What’s covered

As a Molina Healthcare member, your benefits include vision care. Vision services include:

  • A $0 copay eye exam every 12 months for all ages.
  • A $0 copay pair of glasses that includes a standard frame and two lenses every 12 months.
  • When medically necessary or due to normal wear and tear, a replacement of a standard frame and two lenses is covered every 12 months.
  • You may choose a non-standard frame and use your 10 percent discount. Plus, you get a $10 frame allowance every 12 months*.
  • Members age 18 and under may receive an allowance of up to $150 for elective contact lenses every 12 months.


*If you select a non-standard frame, you will be required to pay the out of pocket cost directly to the provider.

Contact lenses require prior approval and are subject to medical review and limits.

Member Handbook

The Member Handbook tells you what you need to know about your vision services and Molina Healthcare Medicaid plan. Read more.

How do members get care?

To find the vision care center nearest you, search our Provider Directory. You may also call Member Services at (800) 642-4168 or for TTY/Ohio Relay call (800) 750-0750 or 711. Representatives are ready to help you Monday through Friday from 7 a.m. to 7 p.m., Eastern Time.

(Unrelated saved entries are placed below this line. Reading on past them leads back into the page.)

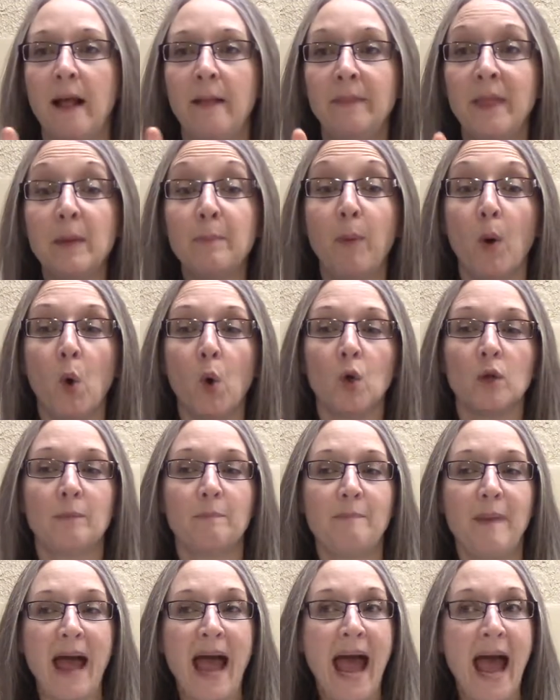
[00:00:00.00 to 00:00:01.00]
They pulled
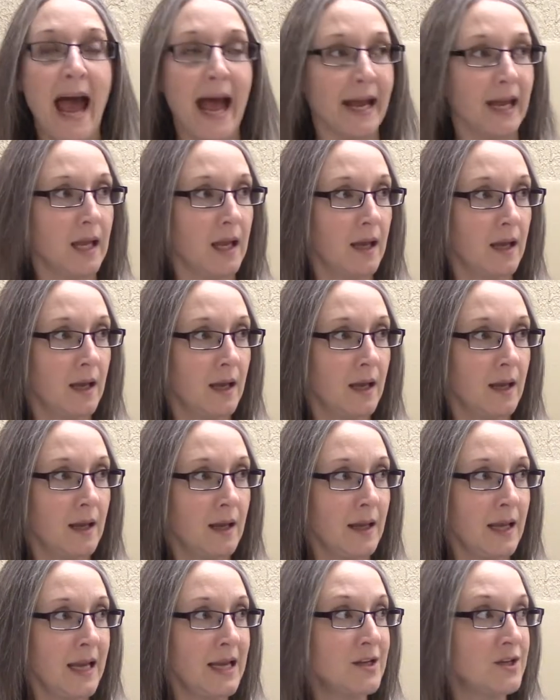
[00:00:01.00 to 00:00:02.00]
back
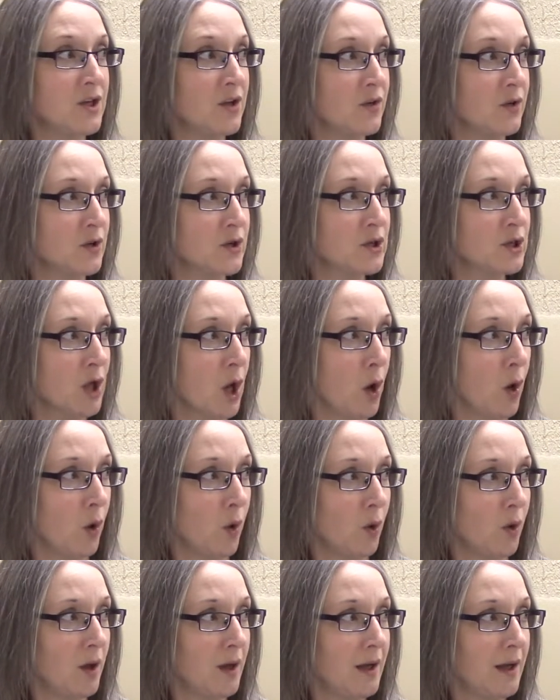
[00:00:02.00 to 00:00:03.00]
into their
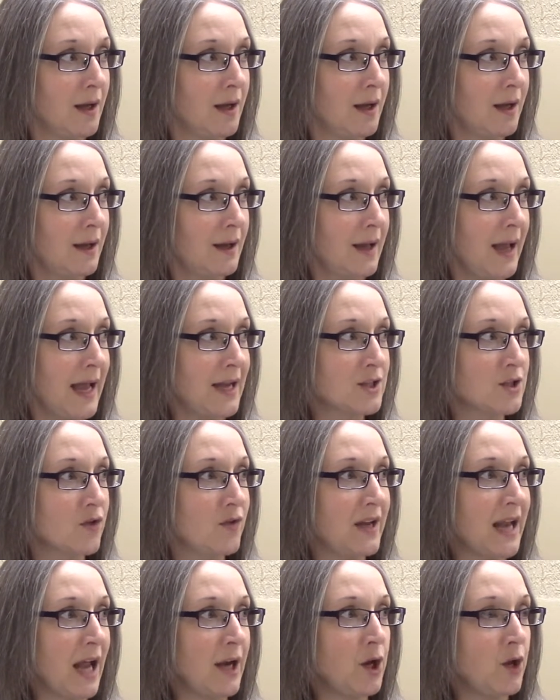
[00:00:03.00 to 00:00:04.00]
soul. And so
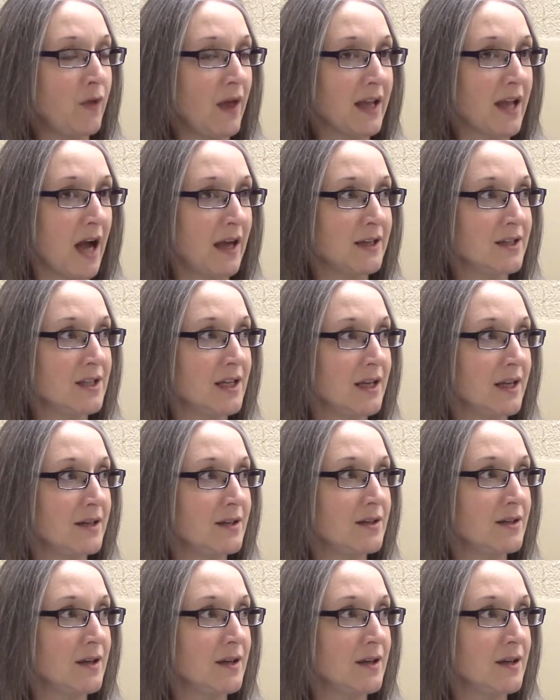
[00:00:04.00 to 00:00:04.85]
then I knew they got into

IMPORTANT: If you opt to receive vision care services or vision care materials that are not covered benefits under this plan, a participating vision care provider may charge you his or her normal fee for such services or materials. Prior to providing you with vision care services or vision care materials that are not covered benefits, the vision care provider will provide you with an estimated cost for each service or material upon your request. You can only be billed by your vision care provider if you agree to pay for the service and sign a written statement before getting the service. If you get a bill from a provider you did not agree to pay, call Member Services.